There is a different weather system at 10,600 feet. Storm clouds knock around the sky, thunder grumbles from neighboring peaks, hails bounces off your head cartoonishly for 3 minutes, and then the sun returns.
Dan and I spent 19 hours alone in mountains this weekend. When my parents offered to keep the kids overnight, it took us 5 minutes to decide to go camping, 30 minutes to pack and 1 hour to arrive here.
Gathering logs from the avalanche to shore up the cliffy side of the road.
Ten years ago we spent our honeymoon driving a loop through the San Juan Mountains, feeling grown up and luxurious to be sleeping in the back of our truck on a nest of blankets with our cooler full of eggs and beer. Last night we slept outside under the big bright moon.
How did we fit in there? Must have been the honeymoon juju.
Not much (for Dan) trumps viewing elk from your sleeping bag.
We watched a few small elk herds with Dan’s spotting scope, which is powerful enough to see, um, how do I say it…the floppy vulva on a cow elk, indicating perhaps that she had recently given birth. (Biologist Amy, can you speak to this?) The majority of cow elk give birth in early June, and we did see one gangly-leg calf nuzzling its mother.
After breakfast, we walked for 2 hours, which is a delicacy never sampled on our kid-centered camping trips. I may have said, “it’s so wonderful to be here,” 19 times, one for each hour away. Dan and I have a long history of camping together. We’ve sat still as stones watching a coyote paw around a meadow; we’ve waited out lightning storms that felt like an act of terror, huddled under a spruce tree skirt; we’ve poked around pika dens, discovering their drying caches of arnica and raspberry leaves.

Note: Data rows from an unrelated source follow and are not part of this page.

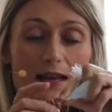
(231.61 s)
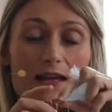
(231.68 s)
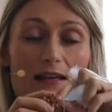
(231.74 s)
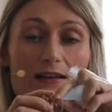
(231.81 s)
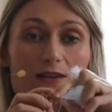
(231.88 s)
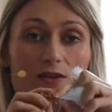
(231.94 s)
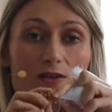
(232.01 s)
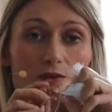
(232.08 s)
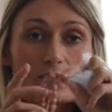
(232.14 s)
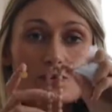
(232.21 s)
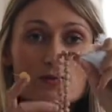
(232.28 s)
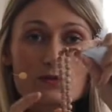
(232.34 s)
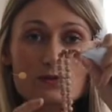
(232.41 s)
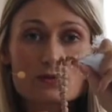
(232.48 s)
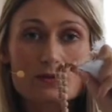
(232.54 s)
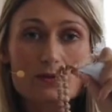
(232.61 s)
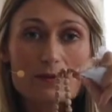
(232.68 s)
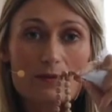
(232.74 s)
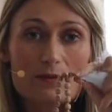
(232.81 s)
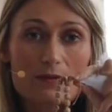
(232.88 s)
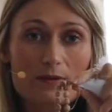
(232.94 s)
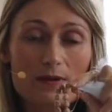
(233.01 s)
is the guru
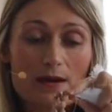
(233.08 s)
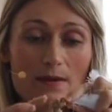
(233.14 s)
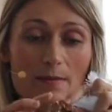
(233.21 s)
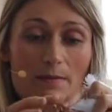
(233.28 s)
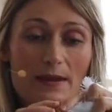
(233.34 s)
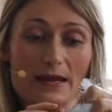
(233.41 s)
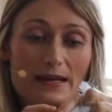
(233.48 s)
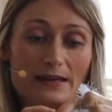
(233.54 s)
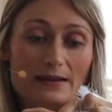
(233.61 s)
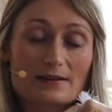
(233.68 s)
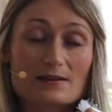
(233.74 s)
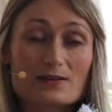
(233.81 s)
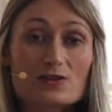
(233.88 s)
bead.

(I love the circus that is camping with other families. I also remember on our last camping trip deciding to take a hike after breakfast. But first we had to wash the breakfast dishes, then tidy up camp, mediate a few kid disputes, get the baby down for a nap, take a few kids to dig a “latrine” hole, and then it was time for lunch. We did get out on that hike, which turned out to be a lovely 15 minute stroll before stopping to splash in a creek for 2 hours).
I kept thinking we’d see a bear. We didn’t, but we did see some handsome tracks.

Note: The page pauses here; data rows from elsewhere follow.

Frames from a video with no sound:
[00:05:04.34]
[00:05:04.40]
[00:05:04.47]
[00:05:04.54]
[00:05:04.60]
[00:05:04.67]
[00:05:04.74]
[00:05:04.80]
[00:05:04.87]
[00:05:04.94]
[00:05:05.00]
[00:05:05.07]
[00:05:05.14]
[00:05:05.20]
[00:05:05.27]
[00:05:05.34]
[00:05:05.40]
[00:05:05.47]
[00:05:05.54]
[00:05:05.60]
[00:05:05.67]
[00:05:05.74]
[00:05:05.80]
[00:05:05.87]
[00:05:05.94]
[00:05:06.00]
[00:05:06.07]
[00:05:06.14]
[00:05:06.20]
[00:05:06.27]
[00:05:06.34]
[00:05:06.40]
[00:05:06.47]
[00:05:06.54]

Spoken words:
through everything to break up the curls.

For those of you astute readers who remember me mentioning that Dan and I didn’t exchange wedding rings (for no reason other than we’re not big on jewelry), Col found this turquoise ring on a picnic table and gave it to me (after no one answered our classified under “found” in the local paper).
Edible flower lanterns.
Full of Vitamin C.
And for the spirit of Dan’s dad, Hal, who loved primroses: northern fairy candlabra, a dainty little friend.

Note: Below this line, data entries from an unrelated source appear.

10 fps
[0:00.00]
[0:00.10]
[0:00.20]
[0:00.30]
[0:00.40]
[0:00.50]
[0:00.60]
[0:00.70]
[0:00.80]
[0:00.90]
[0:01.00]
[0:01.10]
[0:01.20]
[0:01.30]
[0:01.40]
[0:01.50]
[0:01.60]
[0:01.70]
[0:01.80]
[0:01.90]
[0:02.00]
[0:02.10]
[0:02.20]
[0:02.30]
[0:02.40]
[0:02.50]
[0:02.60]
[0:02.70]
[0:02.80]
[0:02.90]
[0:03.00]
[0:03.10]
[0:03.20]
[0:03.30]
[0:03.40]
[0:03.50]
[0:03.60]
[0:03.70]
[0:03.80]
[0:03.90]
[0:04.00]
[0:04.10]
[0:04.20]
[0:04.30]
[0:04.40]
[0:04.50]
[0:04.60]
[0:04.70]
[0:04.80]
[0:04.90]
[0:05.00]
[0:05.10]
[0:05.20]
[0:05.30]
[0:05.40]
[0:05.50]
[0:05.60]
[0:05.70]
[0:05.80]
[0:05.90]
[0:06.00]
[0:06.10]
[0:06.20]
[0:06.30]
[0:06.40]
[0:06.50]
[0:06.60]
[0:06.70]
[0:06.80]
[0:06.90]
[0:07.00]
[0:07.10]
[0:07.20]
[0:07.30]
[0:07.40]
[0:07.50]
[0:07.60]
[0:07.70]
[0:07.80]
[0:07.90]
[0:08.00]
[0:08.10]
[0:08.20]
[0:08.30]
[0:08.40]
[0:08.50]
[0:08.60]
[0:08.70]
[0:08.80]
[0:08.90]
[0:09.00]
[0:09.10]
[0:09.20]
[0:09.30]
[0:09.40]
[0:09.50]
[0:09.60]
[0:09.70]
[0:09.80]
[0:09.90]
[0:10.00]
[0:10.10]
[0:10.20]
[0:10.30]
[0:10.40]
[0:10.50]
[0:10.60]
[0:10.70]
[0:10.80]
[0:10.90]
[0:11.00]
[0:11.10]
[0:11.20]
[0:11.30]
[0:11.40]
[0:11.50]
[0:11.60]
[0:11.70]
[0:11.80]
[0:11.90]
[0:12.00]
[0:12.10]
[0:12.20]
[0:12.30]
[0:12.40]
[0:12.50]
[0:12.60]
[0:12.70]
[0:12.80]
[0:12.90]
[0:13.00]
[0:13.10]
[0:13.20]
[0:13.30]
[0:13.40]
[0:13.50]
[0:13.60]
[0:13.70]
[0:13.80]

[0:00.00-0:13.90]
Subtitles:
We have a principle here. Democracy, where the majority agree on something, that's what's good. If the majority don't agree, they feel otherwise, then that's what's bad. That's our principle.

If you’re curious about San Juan plants, Al Schneider put together an incredible compilation of local plants on the internet: Southwest Colorado Wildflowers. (Also, Al’s been known to identify mysterious plants via e-mail photo).
We drank lots of spring water.
We watched tanagers, wrens, clark’s nutcrackers, pine grosbeaks and flirtatious swallows zipping through the air, synchronized. And then we packed up and drove down the mountain to see our little peeps (where they were happily, very happily, eating cereal from a box with their Baba and Nana).
ps: that frost in town that took our tomatoes, pears, peaches, squash, waaaa waaaa, etc…also zapped many wild oaks and chokecherries, both of which are essential food for black bears. We saw a lot of chokecherry blooms that had turned to brown mush, but some that looked ok. Some of the oaks had already made acorns, which looked healthy, despite loss of leaves. I’m hoping that, Bryan Peterson (Hi Bryan!), our local “bear guy,” will chime in on how the local food supply looks for the bruins.